+++ Provided entries +++

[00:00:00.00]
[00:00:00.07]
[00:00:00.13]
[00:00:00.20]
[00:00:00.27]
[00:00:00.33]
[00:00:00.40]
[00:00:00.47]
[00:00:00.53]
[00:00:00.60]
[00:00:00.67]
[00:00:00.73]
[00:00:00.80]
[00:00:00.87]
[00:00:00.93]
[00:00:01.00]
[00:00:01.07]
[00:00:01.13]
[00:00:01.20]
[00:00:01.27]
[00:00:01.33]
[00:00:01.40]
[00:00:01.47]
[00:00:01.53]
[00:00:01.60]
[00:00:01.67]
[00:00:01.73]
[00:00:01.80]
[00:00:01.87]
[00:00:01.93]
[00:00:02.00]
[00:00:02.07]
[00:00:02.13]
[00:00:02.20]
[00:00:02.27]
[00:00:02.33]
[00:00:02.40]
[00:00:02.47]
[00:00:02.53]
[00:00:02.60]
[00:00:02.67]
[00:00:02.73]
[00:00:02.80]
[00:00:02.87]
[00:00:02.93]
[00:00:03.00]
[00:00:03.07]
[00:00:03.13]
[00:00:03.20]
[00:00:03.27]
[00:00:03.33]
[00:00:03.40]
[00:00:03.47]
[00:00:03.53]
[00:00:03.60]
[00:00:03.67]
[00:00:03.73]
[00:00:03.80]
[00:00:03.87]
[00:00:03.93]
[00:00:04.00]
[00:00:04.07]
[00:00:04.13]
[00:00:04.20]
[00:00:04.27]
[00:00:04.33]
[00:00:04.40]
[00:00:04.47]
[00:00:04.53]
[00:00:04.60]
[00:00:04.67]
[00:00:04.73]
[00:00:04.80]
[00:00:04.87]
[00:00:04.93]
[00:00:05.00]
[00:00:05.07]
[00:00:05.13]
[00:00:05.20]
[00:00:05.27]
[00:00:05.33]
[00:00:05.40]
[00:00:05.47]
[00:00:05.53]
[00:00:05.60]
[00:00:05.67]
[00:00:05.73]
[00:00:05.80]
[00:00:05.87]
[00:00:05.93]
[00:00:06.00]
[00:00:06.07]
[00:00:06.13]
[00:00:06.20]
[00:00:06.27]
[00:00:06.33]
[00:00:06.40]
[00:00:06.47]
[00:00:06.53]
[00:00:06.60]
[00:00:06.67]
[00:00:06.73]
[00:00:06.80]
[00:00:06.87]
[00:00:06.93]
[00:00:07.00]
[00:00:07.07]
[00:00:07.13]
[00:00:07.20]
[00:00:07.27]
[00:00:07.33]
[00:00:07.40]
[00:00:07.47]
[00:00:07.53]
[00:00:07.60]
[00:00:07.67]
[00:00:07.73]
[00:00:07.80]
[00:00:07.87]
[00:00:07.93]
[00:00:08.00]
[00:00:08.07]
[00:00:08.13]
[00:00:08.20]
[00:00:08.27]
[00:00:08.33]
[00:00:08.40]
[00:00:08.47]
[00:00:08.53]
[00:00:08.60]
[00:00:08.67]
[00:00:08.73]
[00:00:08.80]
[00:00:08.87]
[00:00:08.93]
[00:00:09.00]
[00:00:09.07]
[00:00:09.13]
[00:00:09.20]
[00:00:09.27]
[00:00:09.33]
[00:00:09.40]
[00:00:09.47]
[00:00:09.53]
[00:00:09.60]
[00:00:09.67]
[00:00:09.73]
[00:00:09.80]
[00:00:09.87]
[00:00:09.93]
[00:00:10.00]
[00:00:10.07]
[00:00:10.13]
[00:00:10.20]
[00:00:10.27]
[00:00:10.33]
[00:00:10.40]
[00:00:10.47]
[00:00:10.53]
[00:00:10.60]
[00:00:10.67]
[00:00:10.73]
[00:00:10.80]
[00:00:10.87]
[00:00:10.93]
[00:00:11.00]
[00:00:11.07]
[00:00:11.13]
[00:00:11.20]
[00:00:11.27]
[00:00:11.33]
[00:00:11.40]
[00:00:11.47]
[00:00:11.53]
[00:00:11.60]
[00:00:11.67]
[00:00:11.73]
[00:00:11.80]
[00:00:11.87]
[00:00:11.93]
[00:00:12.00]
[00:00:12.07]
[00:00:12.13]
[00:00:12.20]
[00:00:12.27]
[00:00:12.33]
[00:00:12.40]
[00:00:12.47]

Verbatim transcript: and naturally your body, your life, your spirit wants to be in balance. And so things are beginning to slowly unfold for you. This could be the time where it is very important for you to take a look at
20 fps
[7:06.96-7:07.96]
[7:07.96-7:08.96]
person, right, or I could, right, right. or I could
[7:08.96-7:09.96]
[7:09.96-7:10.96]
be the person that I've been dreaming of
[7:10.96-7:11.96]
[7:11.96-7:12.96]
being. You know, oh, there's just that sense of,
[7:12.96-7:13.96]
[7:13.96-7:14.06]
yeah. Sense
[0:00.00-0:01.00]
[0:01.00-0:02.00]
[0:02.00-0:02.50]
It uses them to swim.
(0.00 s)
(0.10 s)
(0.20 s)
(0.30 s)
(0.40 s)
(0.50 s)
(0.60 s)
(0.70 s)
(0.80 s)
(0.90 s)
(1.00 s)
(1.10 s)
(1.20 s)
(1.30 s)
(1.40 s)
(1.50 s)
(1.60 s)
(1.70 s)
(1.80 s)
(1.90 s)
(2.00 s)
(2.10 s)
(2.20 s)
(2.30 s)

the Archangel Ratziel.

+++

Every line from the top of the material through the line containing "[00:00:08.40]" must be transcribed exactly, and no other line may appear.

- [Solution for this problem]
[00:00:00.00]
[00:00:00.07]
[00:00:00.13]
[00:00:00.20]
[00:00:00.27]
[00:00:00.33]
[00:00:00.40]
[00:00:00.47]
[00:00:00.53]
[00:00:00.60]
[00:00:00.67]
[00:00:00.73]
[00:00:00.80]
[00:00:00.87]
[00:00:00.93]
[00:00:01.00]
[00:00:01.07]
[00:00:01.13]
[00:00:01.20]
[00:00:01.27]
[00:00:01.33]
[00:00:01.40]
[00:00:01.47]
[00:00:01.53]
[00:00:01.60]
[00:00:01.67]
[00:00:01.73]
[00:00:01.80]
[00:00:01.87]
[00:00:01.93]
[00:00:02.00]
[00:00:02.07]
[00:00:02.13]
[00:00:02.20]
[00:00:02.27]
[00:00:02.33]
[00:00:02.40]
[00:00:02.47]
[00:00:02.53]
[00:00:02.60]
[00:00:02.67]
[00:00:02.73]
[00:00:02.80]
[00:00:02.87]
[00:00:02.93]
[00:00:03.00]
[00:00:03.07]
[00:00:03.13]
[00:00:03.20]
[00:00:03.27]
[00:00:03.33]
[00:00:03.40]
[00:00:03.47]
[00:00:03.53]
[00:00:03.60]
[00:00:03.67]
[00:00:03.73]
[00:00:03.80]
[00:00:03.87]
[00:00:03.93]
[00:00:04.00]
[00:00:04.07]
[00:00:04.13]
[00:00:04.20]
[00:00:04.27]
[00:00:04.33]
[00:00:04.40]
[00:00:04.47]
[00:00:04.53]
[00:00:04.60]
[00:00:04.67]
[00:00:04.73]
[00:00:04.80]
[00:00:04.87]
[00:00:04.93]
[00:00:05.00]
[00:00:05.07]
[00:00:05.13]
[00:00:05.20]
[00:00:05.27]
[00:00:05.33]
[00:00:05.40]
[00:00:05.47]
[00:00:05.53]
[00:00:05.60]
[00:00:05.67]
[00:00:05.73]
[00:00:05.80]
[00:00:05.87]
[00:00:05.93]
[00:00:06.00]
[00:00:06.07]
[00:00:06.13]
[00:00:06.20]
[00:00:06.27]
[00:00:06.33]
[00:00:06.40]
[00:00:06.47]
[00:00:06.53]
[00:00:06.60]
[00:00:06.67]
[00:00:06.73]
[00:00:06.80]
[00:00:06.87]
[00:00:06.93]
[00:00:07.00]
[00:00:07.07]
[00:00:07.13]
[00:00:07.20]
[00:00:07.27]
[00:00:07.33]
[00:00:07.40]
[00:00:07.47]
[00:00:07.53]
[00:00:07.60]
[00:00:07.67]
[00:00:07.73]
[00:00:07.80]
[00:00:07.87]
[00:00:07.93]
[00:00:08.00]
[00:00:08.07]
[00:00:08.13]
[00:00:08.20]
[00:00:08.27]
[00:00:08.33]
[00:00:08.40]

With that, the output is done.